Nosenko looked blank, speechless.
We resumed. “Are you absolutely sure of the date?”
“Absolutely.”
“But you're wrong, and so is your story. Abidian went to that drop at the end of 1961, not 1960. How could you be getting the stakeout reports if you were no longer in the American Embassy Section?”
“That's not true. I know it was 1960.”
“No. We know. It was our dead drop.”
Nosenko was flabbergasted. He fell into a solemn silence.
“Your job was to watch over John Abidian. Would you know of any trips he took outside Moscow?”
“Of course. We had him under full-time surveillance. Any travel by Embassy staff was reported in advance to us. In the case of Abidian, and the code clerks, I would be told and we would prepare coverage where they were going.”
“Did Abidian make any trips outside Moscow?”
“None.”
“Think hard.”
“Of course I would have to know.”
“He made a very big trip. Where did he go?”
“He did not travel.”
“Not only did he travel, but he traveled to the land of the Armenian ancestors, to Armenia itself.”
“Impossible. That would be big news to us. It would offer opportunities.”
Silence. Nosenko, morose, remained sunken in thought. We waited. Suddenly we heard him muttering, as if talking to himself.
“If I admit I wasn't watching Abidian, then I'd have to admit I'm not George [i.e.,Yuri], that I wasn't born in Nikolayev, and that I’m not married.”
That strange sentence, recorded on tape, might have been nothing more than rhetoric, but to all evidence Nosenko was not serving in the American Embassy Section and the course was not watching Abidian.
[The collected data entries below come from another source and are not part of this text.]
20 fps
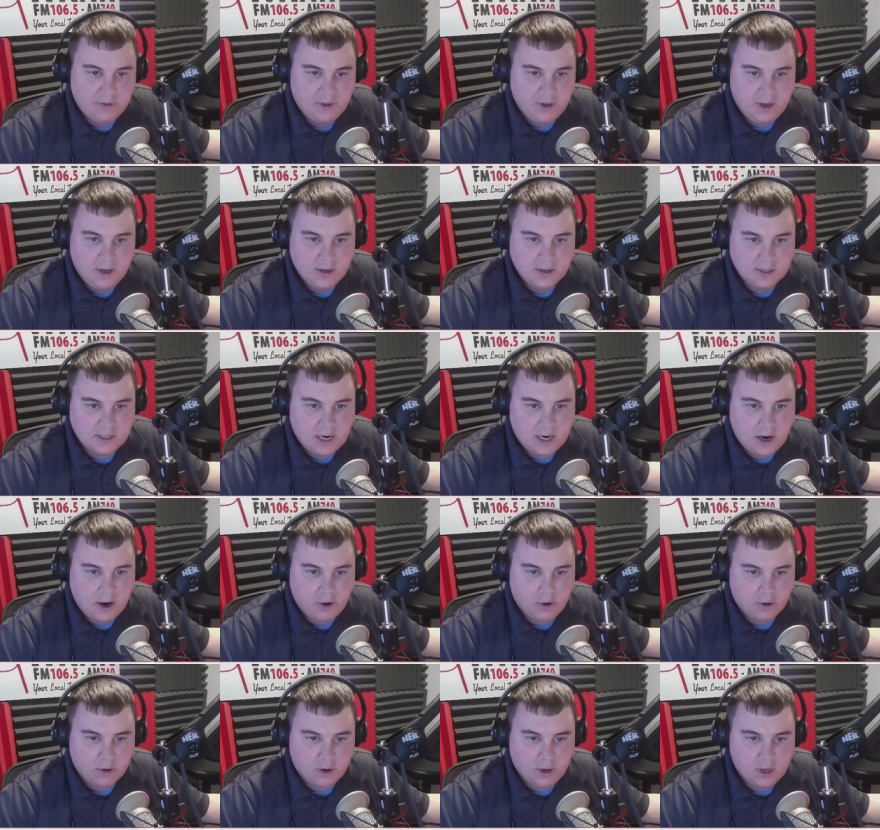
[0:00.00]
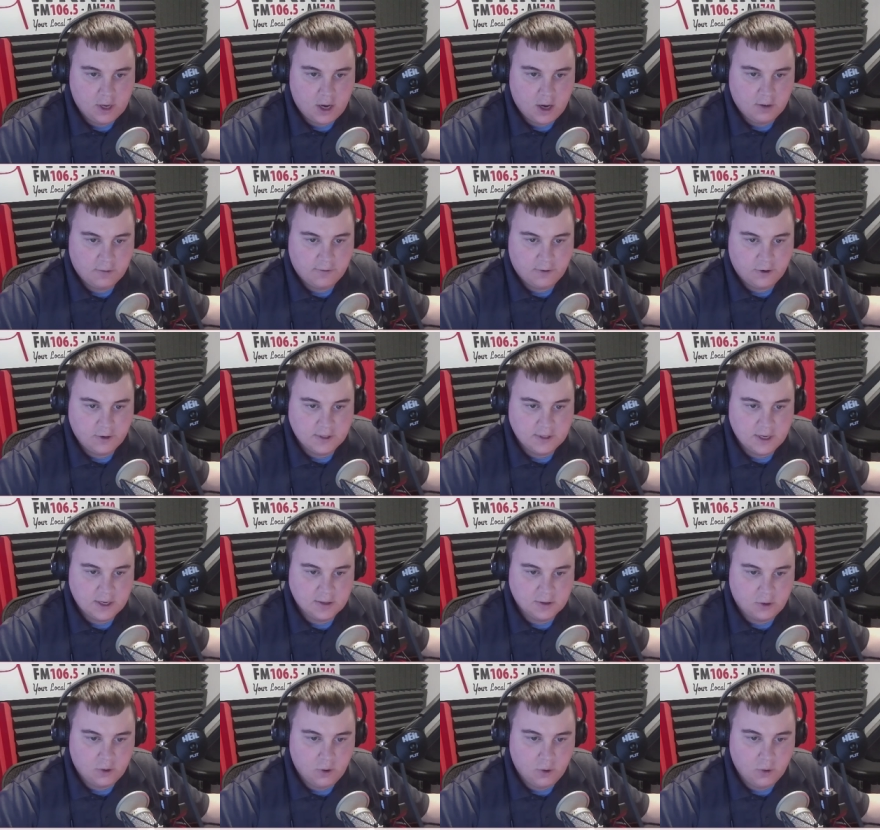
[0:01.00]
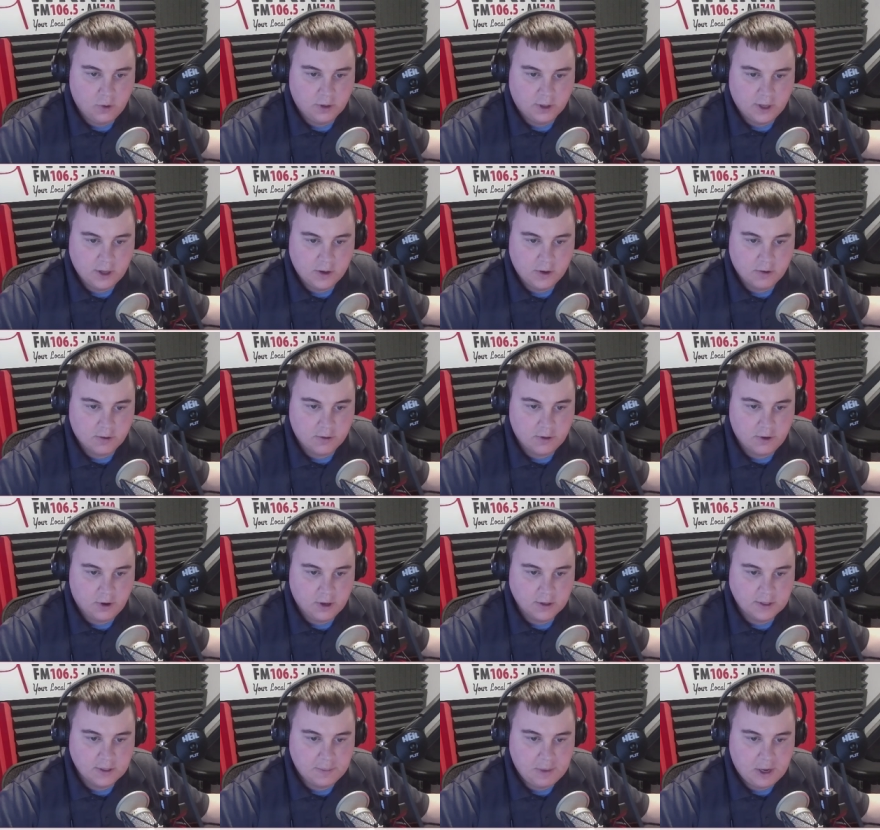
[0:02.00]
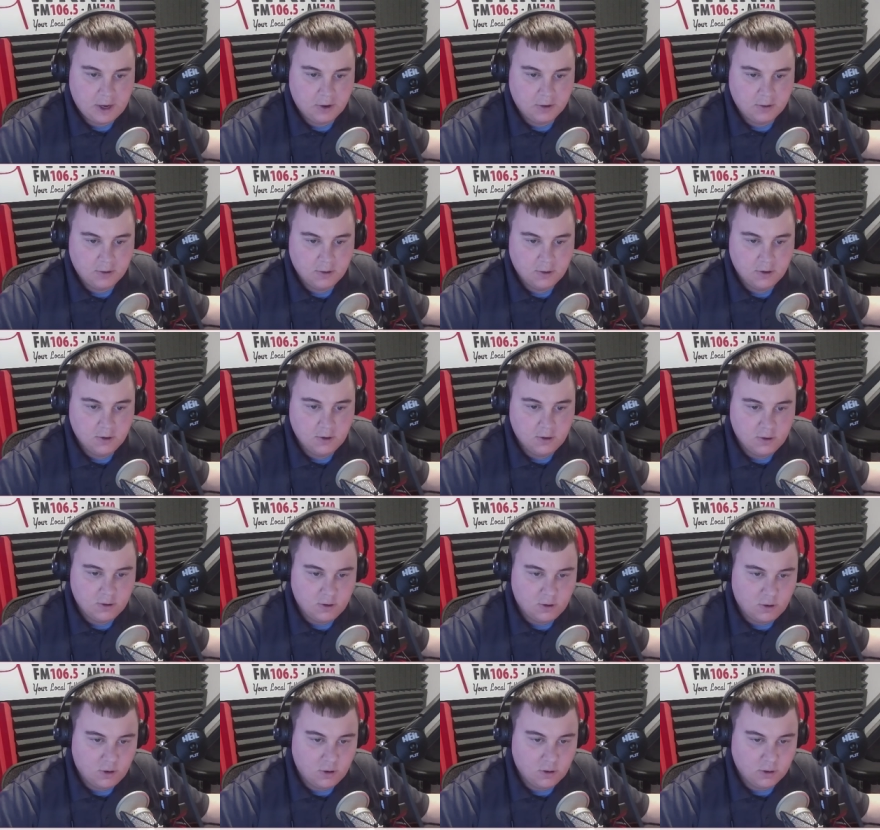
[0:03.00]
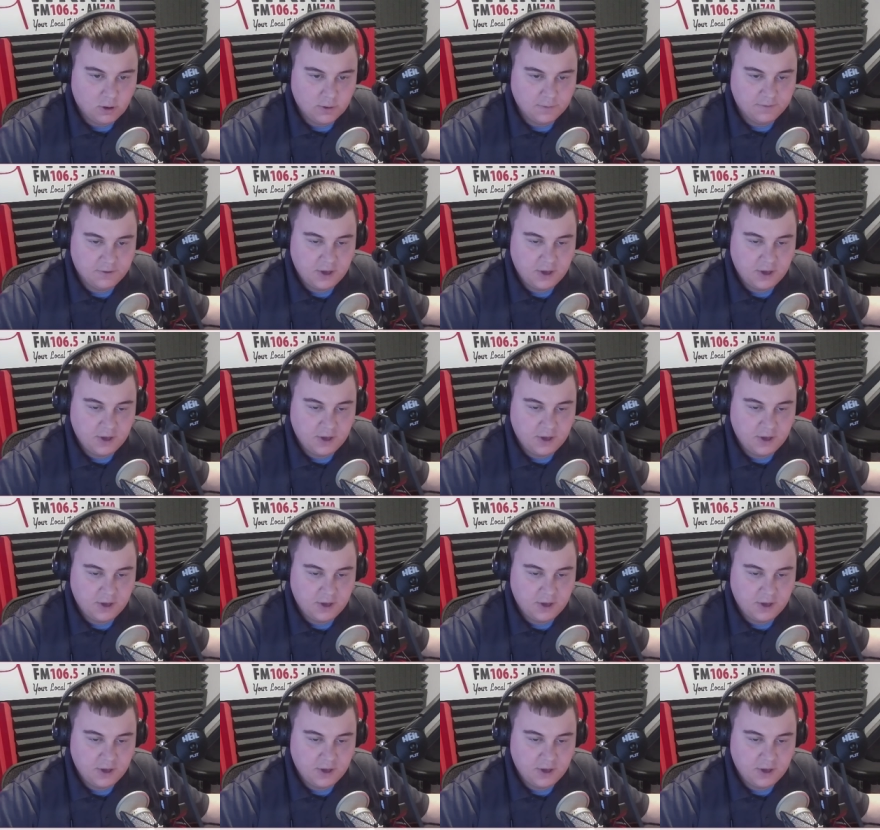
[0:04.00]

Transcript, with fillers: the entire conference as a whole and get your thoughts about all of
Such were the contradictions in his life story and his seeming forgetfulness of his wife and children that we doubted he was telling the truth about them. His odd reaction suggested that now, for some reason, we had struck a chord that might impel him to confess.
The silence continued. Finally, perceptibly, he shook himself out of his near-trance and refused to answer any more questions. He tucked himself into a sort of crouch on his chair, his face closed and grim.